Drug-Laboratory Interactions
Niacin may cause false elevation in fluorometric determinations of urinary catecholamines and false-positive results may be obtained for urinary glucose when Benedict's reagent is used. Niacin has also been reported to cause false-positive results for blood bilirubin tests.
Pregnant Women
Niacin and probably niacinamide are compatible with pregnancy when the recommended daily allowance is used; however, safety of niacin, used at higher doses in lowering elevated serum cholesterol in pregnancy, has not been established. Fetal abnormalities have not been reported. Animal reproduction or teratology studies have not been conducted and thus it is unknown if fetal harm can occur using niacin at doses used for lipid disorders.
Nursing Women
Niacin and niacinamide distribute into breast milk. Problems have not been reported with intake of normal daily requirements, but there is no information pertaining to higher doses used in the treatment of dyslipidemia.
Contraindications
Patients with a known hypersensitivity to niacin or niacinamide or to any ingredient in the formulation or component of the container.

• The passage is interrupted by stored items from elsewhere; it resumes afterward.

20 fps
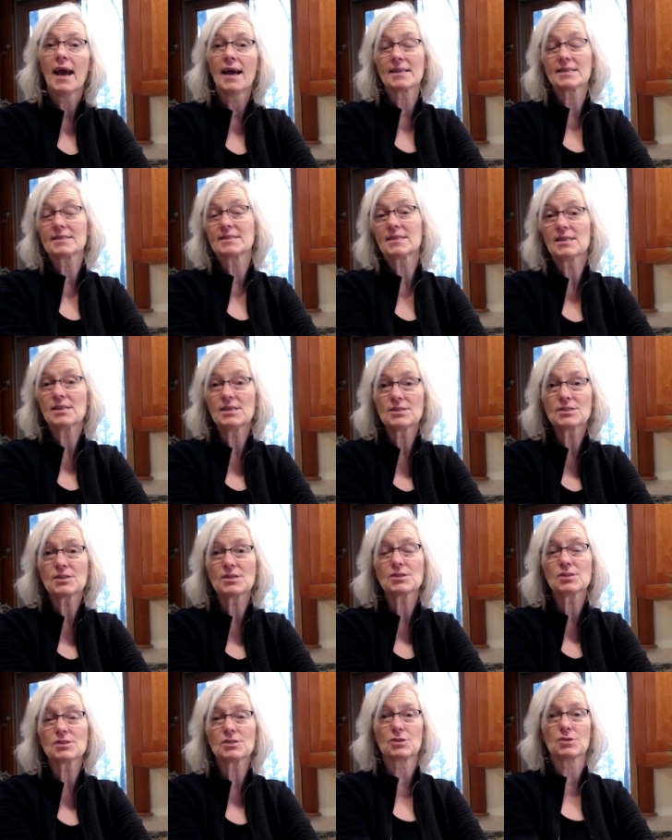And it's
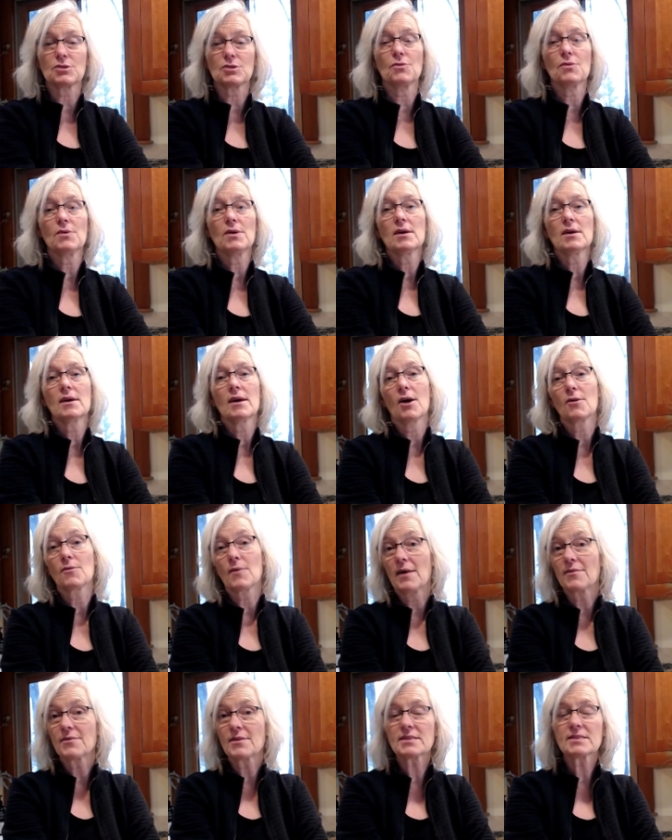easy to do
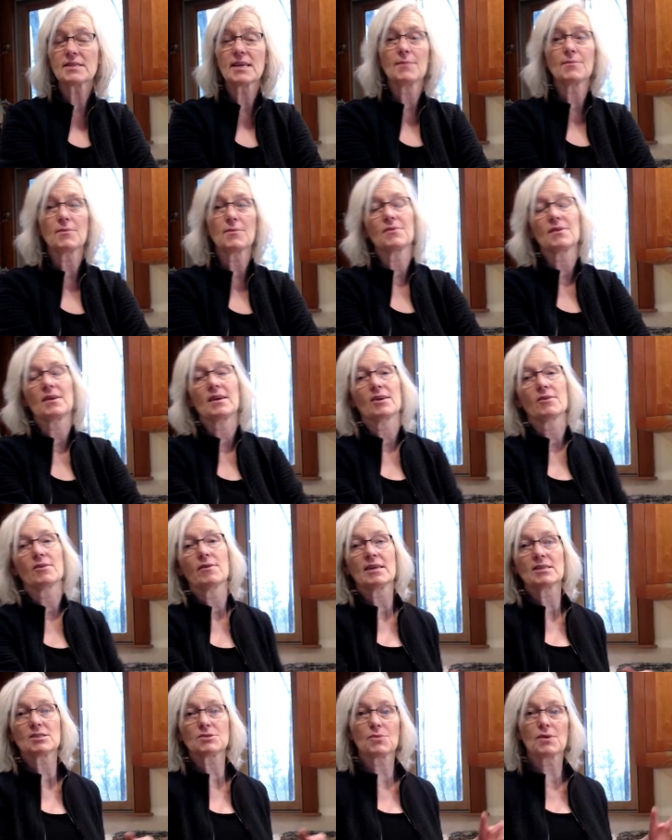around this time of
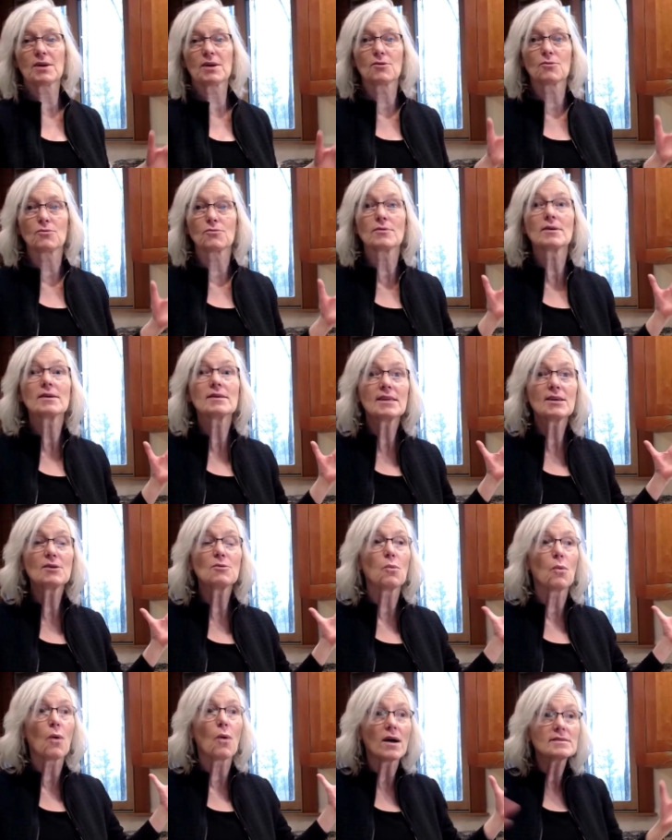year as we're
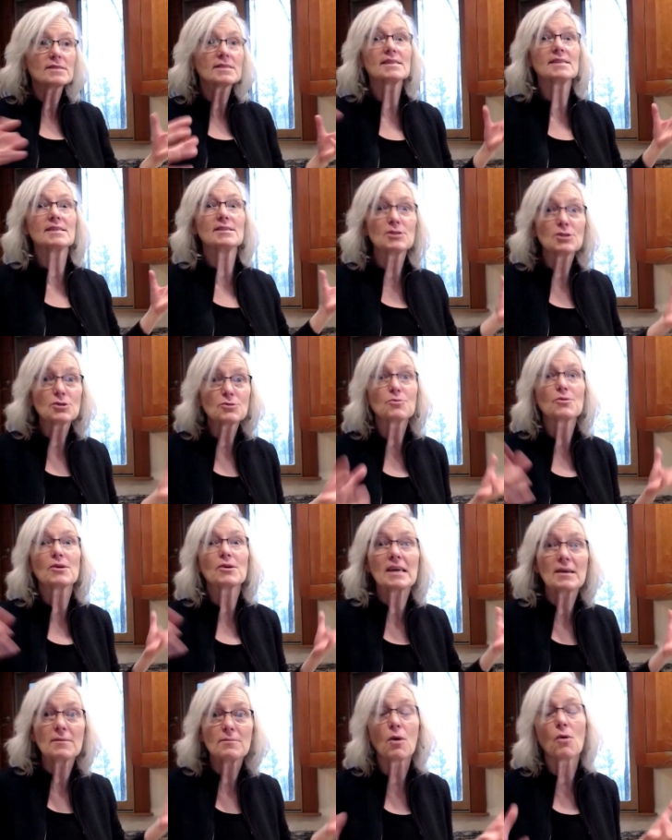really wanting to
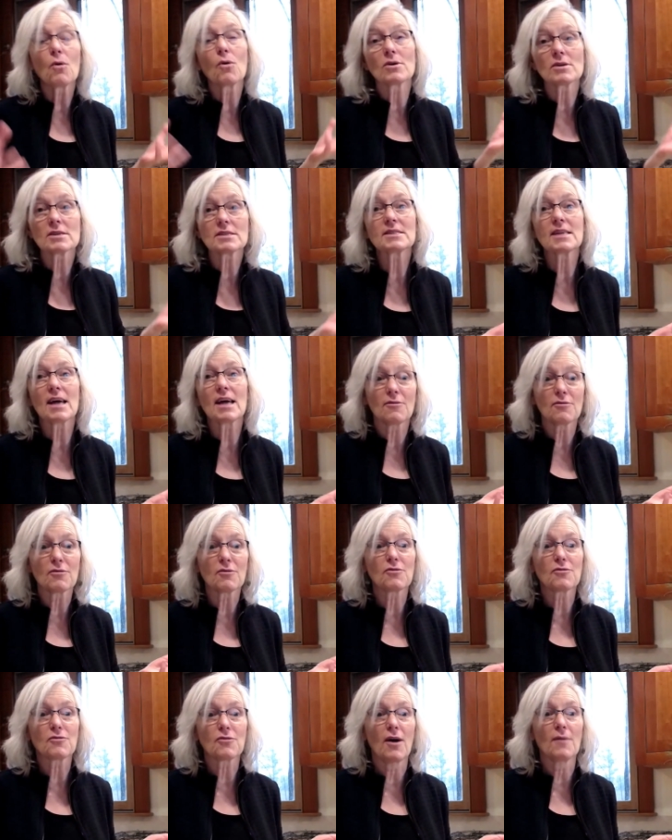bring more stuff
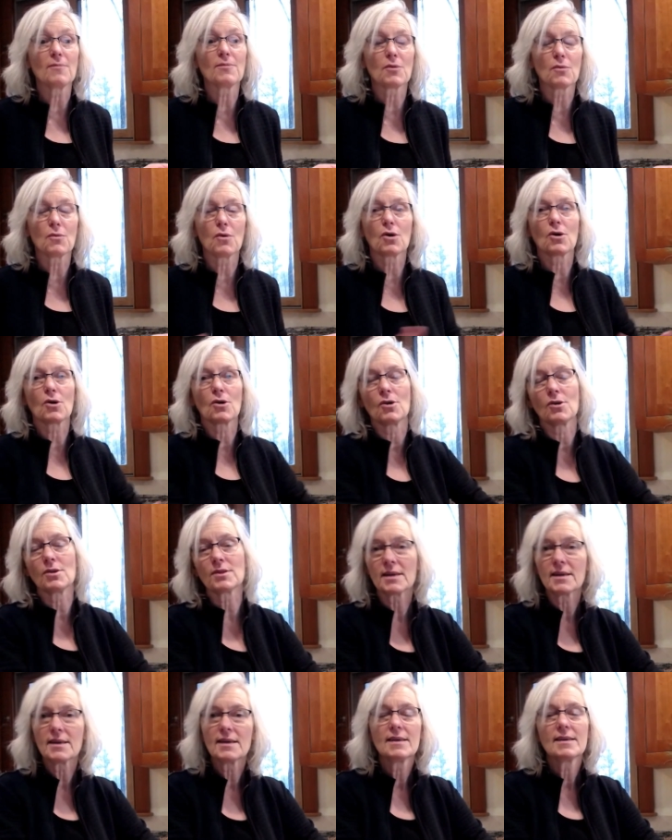from the
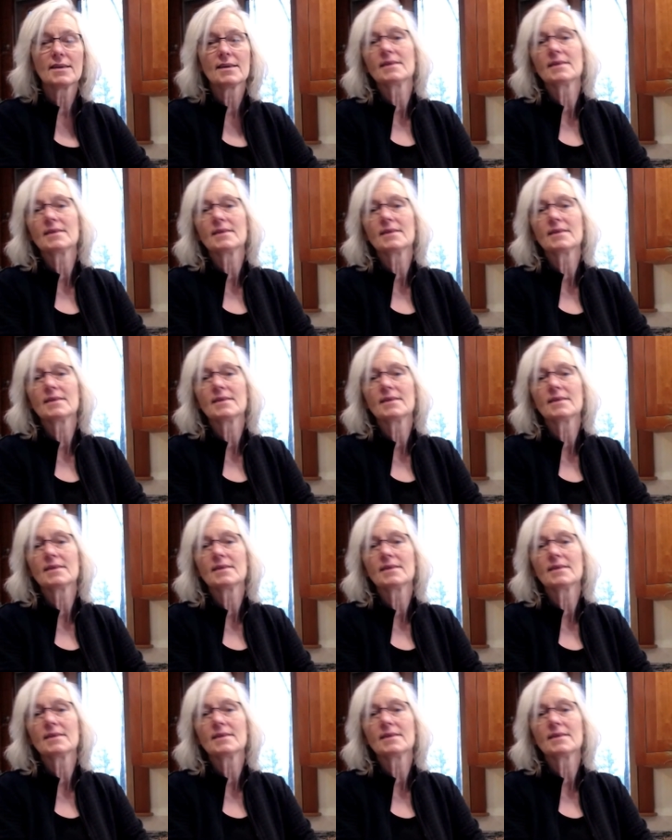world,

Patients with active liver disease, peptic ulcer disease, hyperuricemia with a history of gouty arthritis or uncontrolled hyperglycemia.
Niacin specifically is contraindicated in patients with severe hypotension.
Overdose
For management of a suspected drug overdose, CPhA recommends that you contact your regional Poison Control Centre. See the eCPS Directories section for a list of Poison Control Centres.